Metadata-Version: 2.1
Name: fintool
Version: 1.0.2
Summary: All-in-one tools for financial analysis
Home-page: https://github.com/YoshioYamauchi/financialtoolkit
Author: Yoshio Yamauchi == SPARKLE
Author-email: sparkle.official.01@gmail.com
License: MIT
Description: Author : Yoshio Yamauchi 山内義生 == SPARKLE  
        Twitter : [@sparkle_twtt](https://twitter.com/sparkle_twtt)  
        Medium : [@sparkle_mdm](https://sparkle-mdm.medium.com/contents-list-f89c9700ba8)  

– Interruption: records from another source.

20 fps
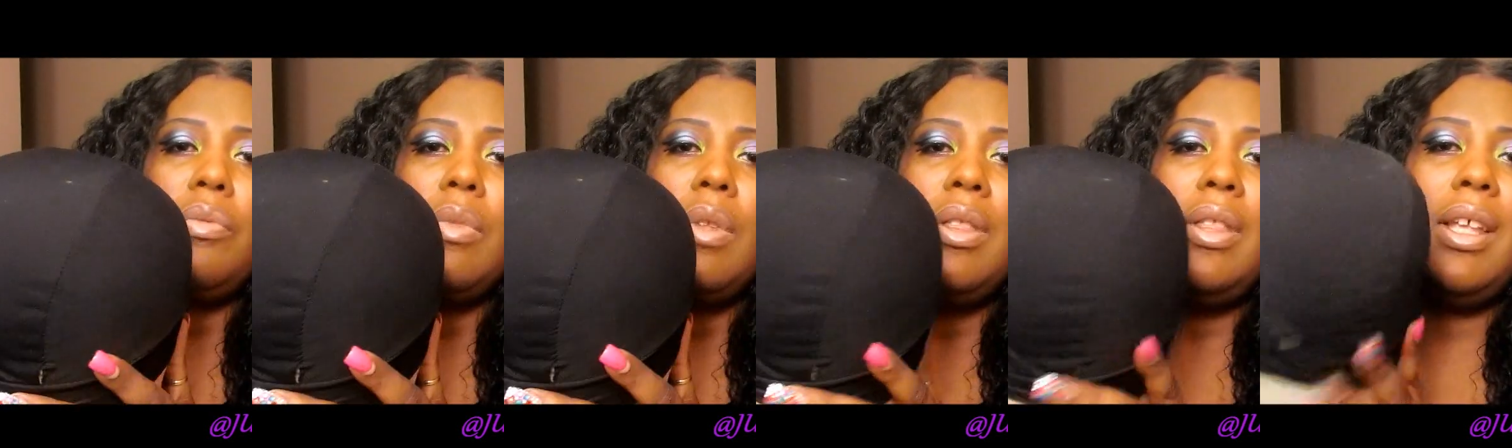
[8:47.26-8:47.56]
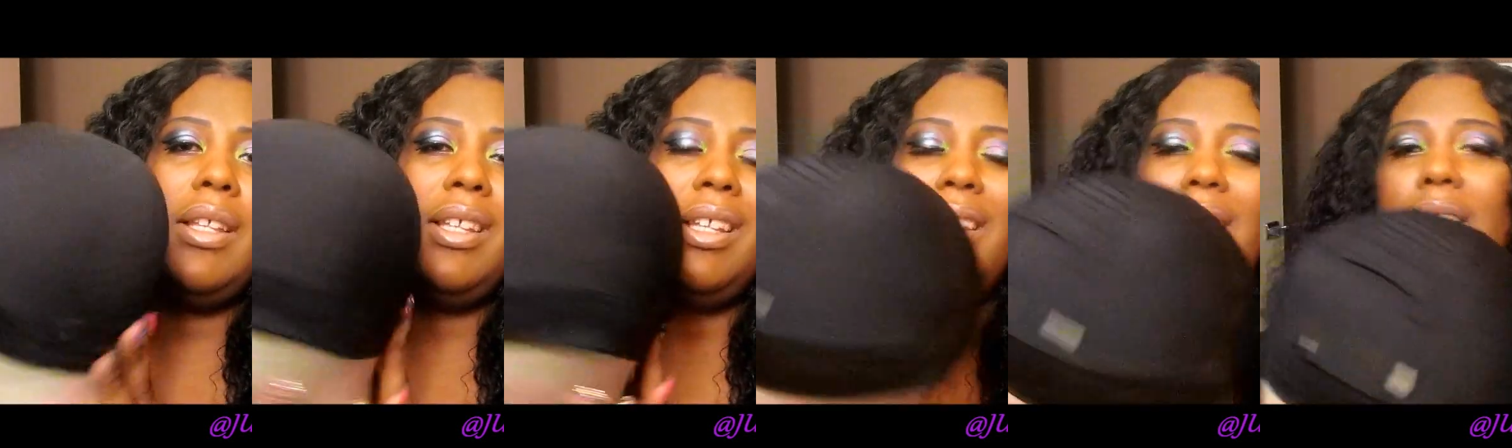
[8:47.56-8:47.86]

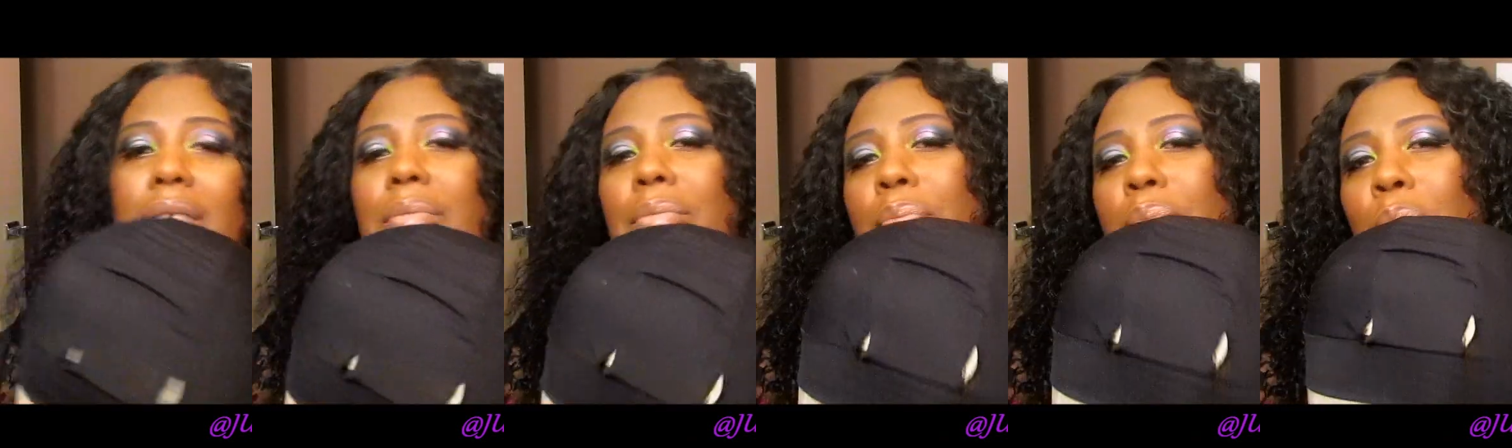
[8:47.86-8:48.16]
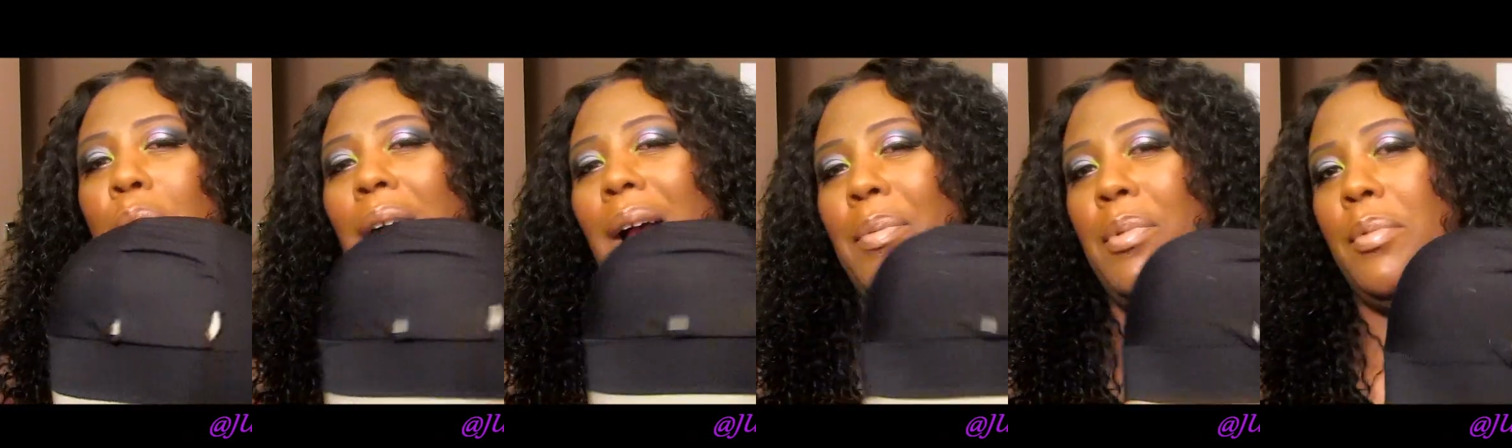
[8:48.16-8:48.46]
this is
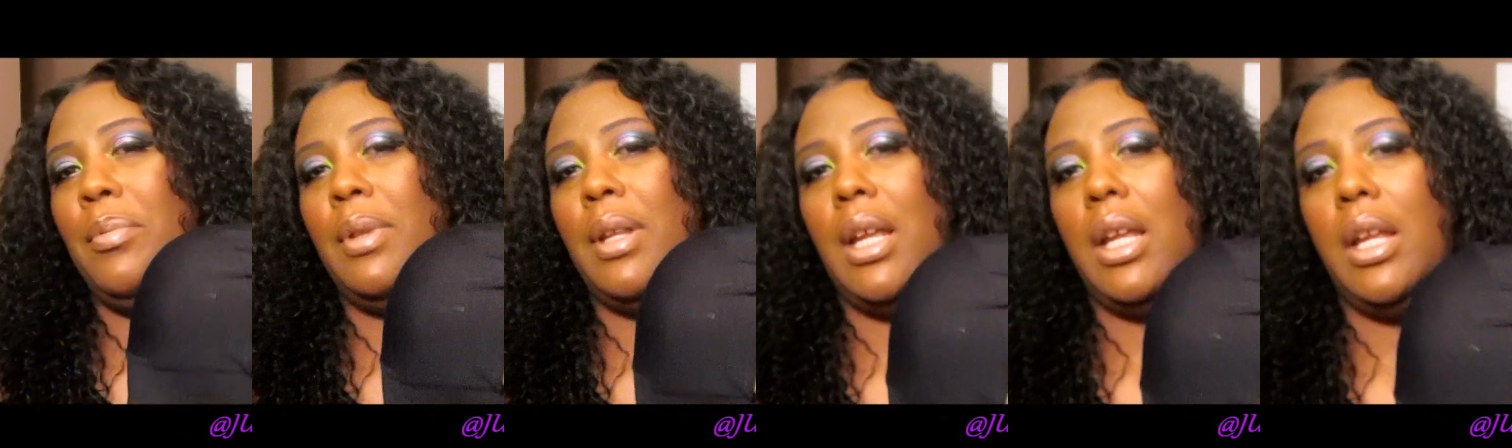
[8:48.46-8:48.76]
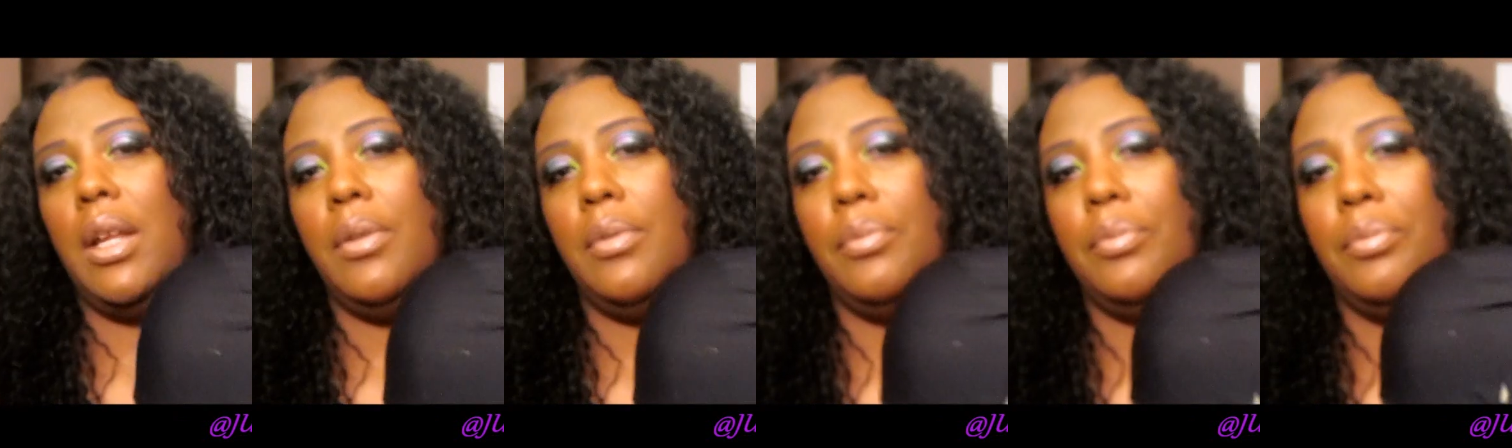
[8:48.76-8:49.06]

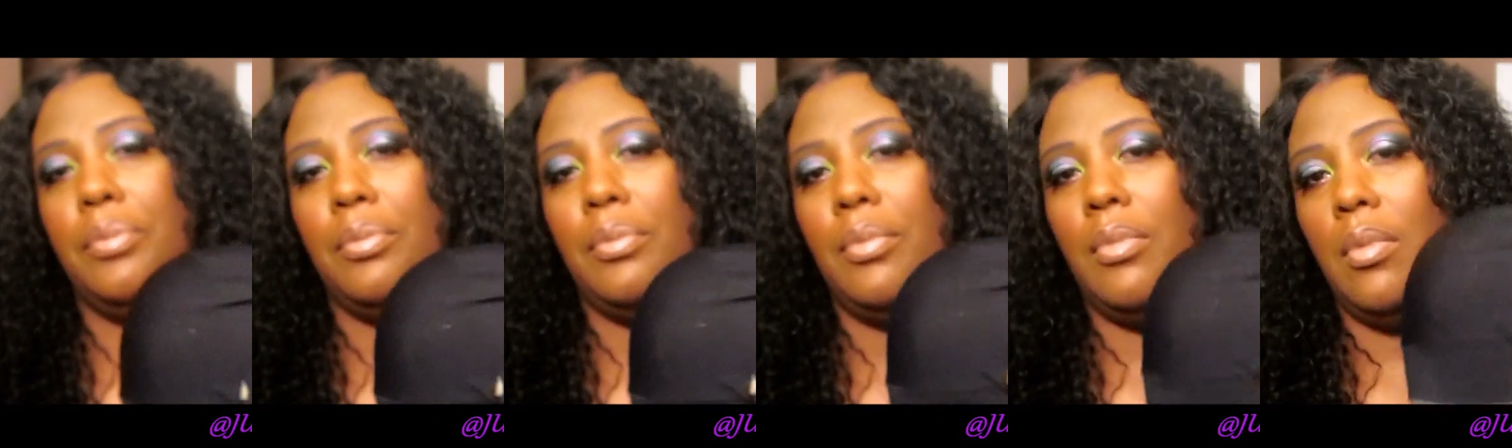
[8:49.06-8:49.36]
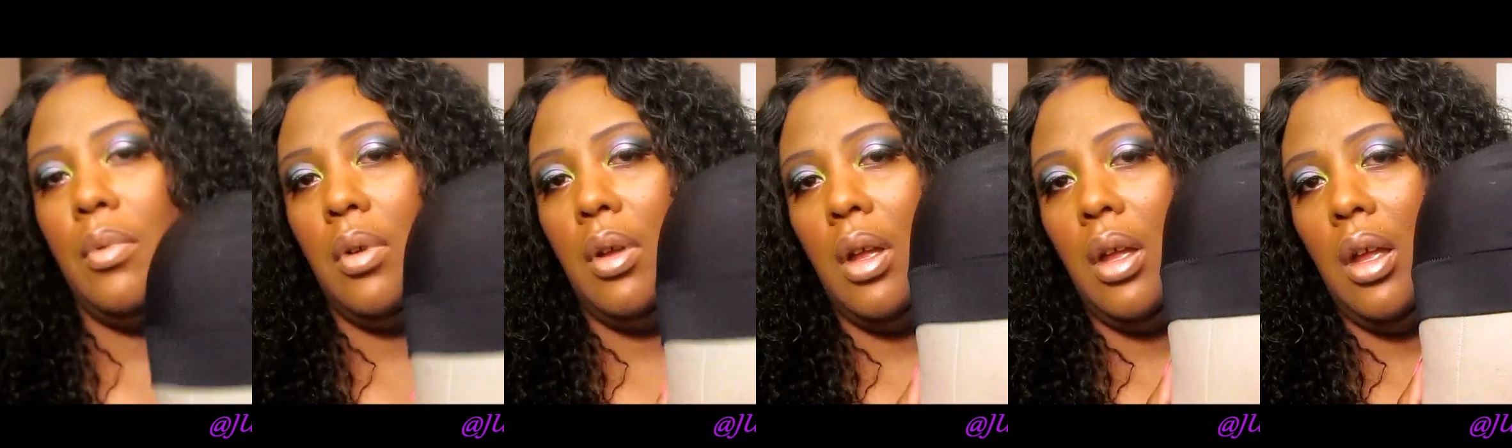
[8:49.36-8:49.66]
probably
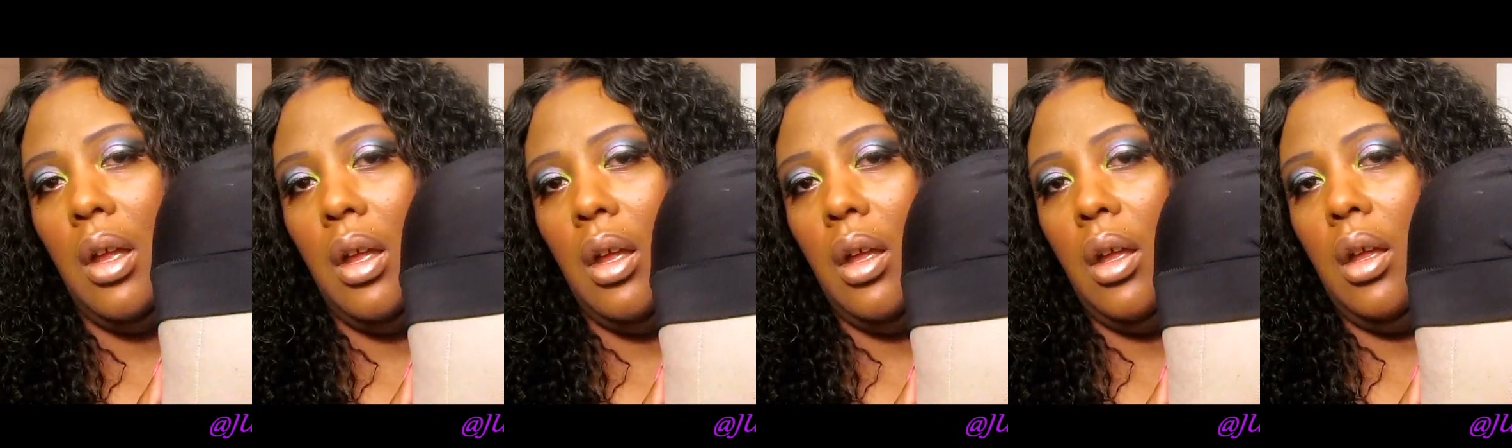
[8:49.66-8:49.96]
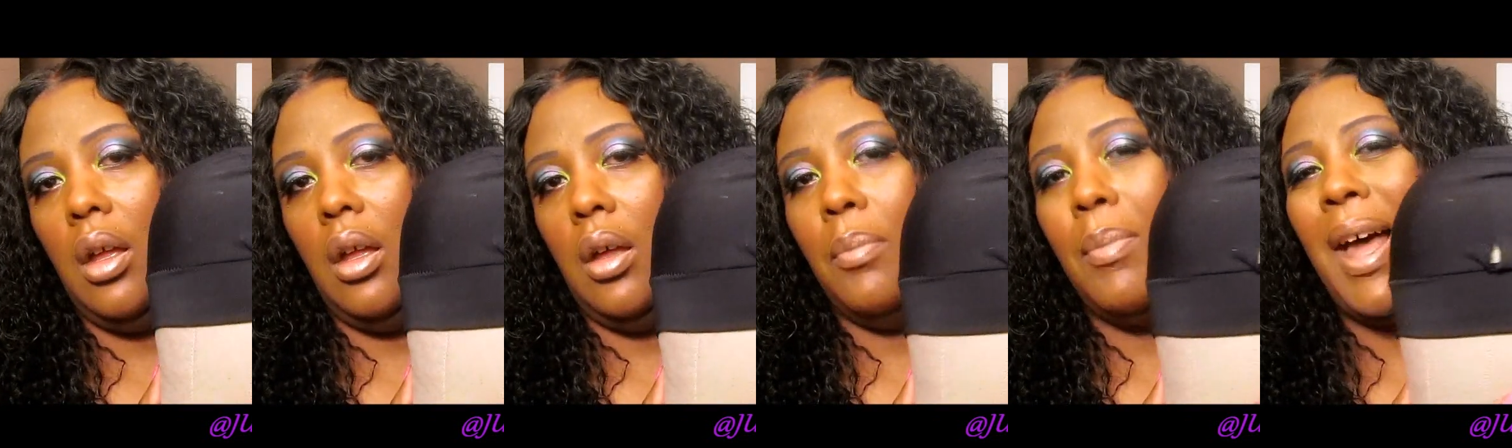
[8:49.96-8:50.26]

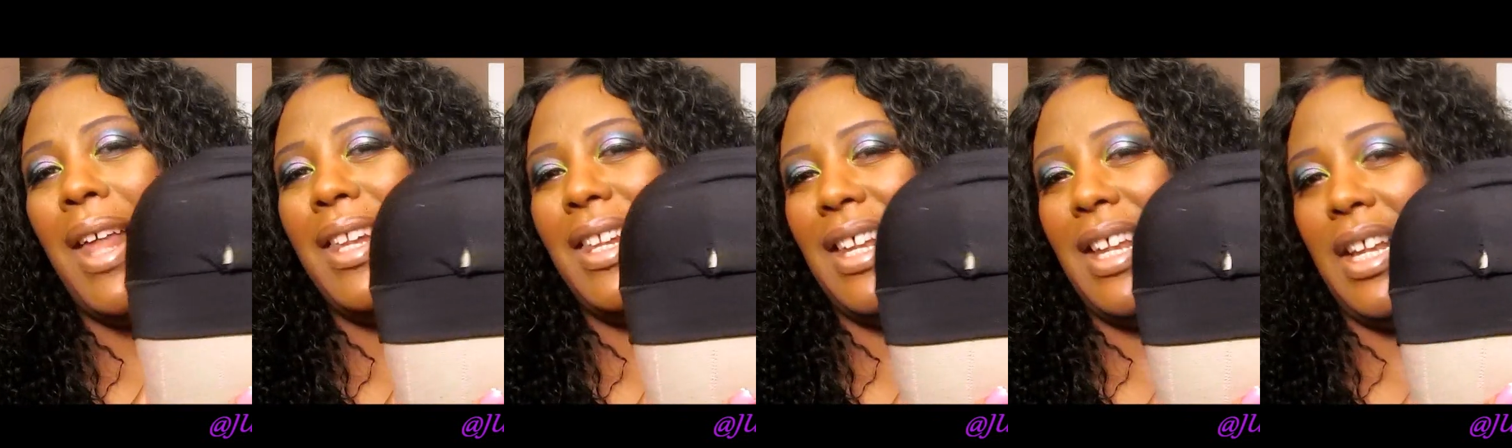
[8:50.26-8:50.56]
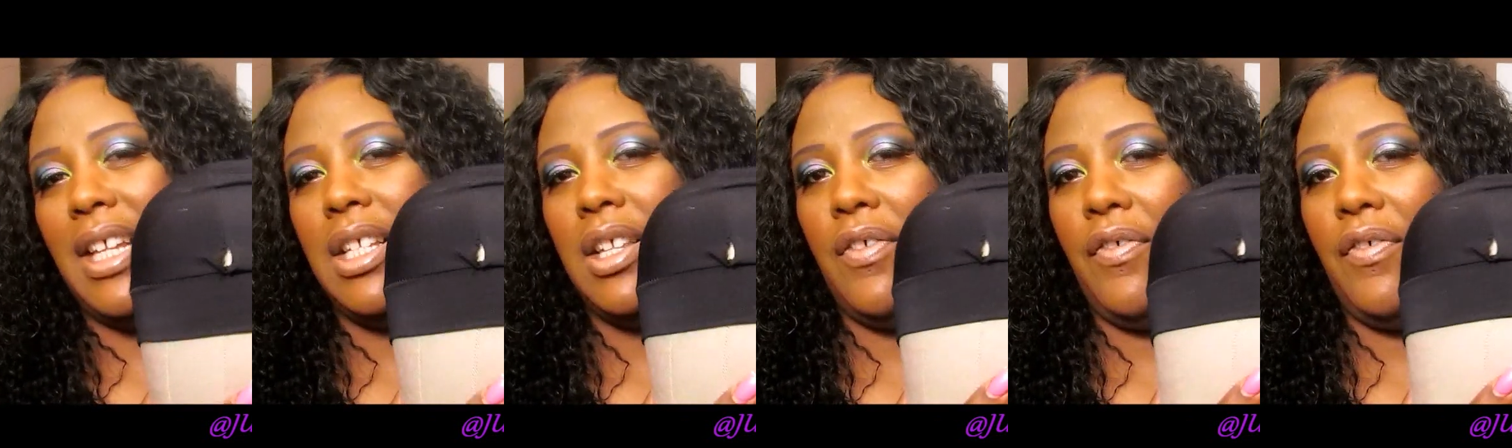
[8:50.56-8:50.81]
my least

        Email : sparkle.official.01@gmail.com  
        You can ask me whatever about the usage of scrapingtools
        
        
        ## Description
          This module helps you scrape the Internet without revealing your identity. It
        also features parallel processing allowing you to send requests concurrently
        over several threads. All programs are written in Python3 and you need
        Ubuntu-18.04 or later.  
        
          The anonymity is backed by the Tor network. The tor network is a free
        proxy chain network available for anyone without any registration. We assume
        that you use a Linux operation system, and if you do, it's not that difficult
        to set up the tor. I'll show you that below.  
        
          The threading is done by a python module "multiprocessing". It's different
        from a similar module "threading" in a meaning that "multiprocessing" actually
        splits tasks over multiple cores and run them concurrently, while "threading"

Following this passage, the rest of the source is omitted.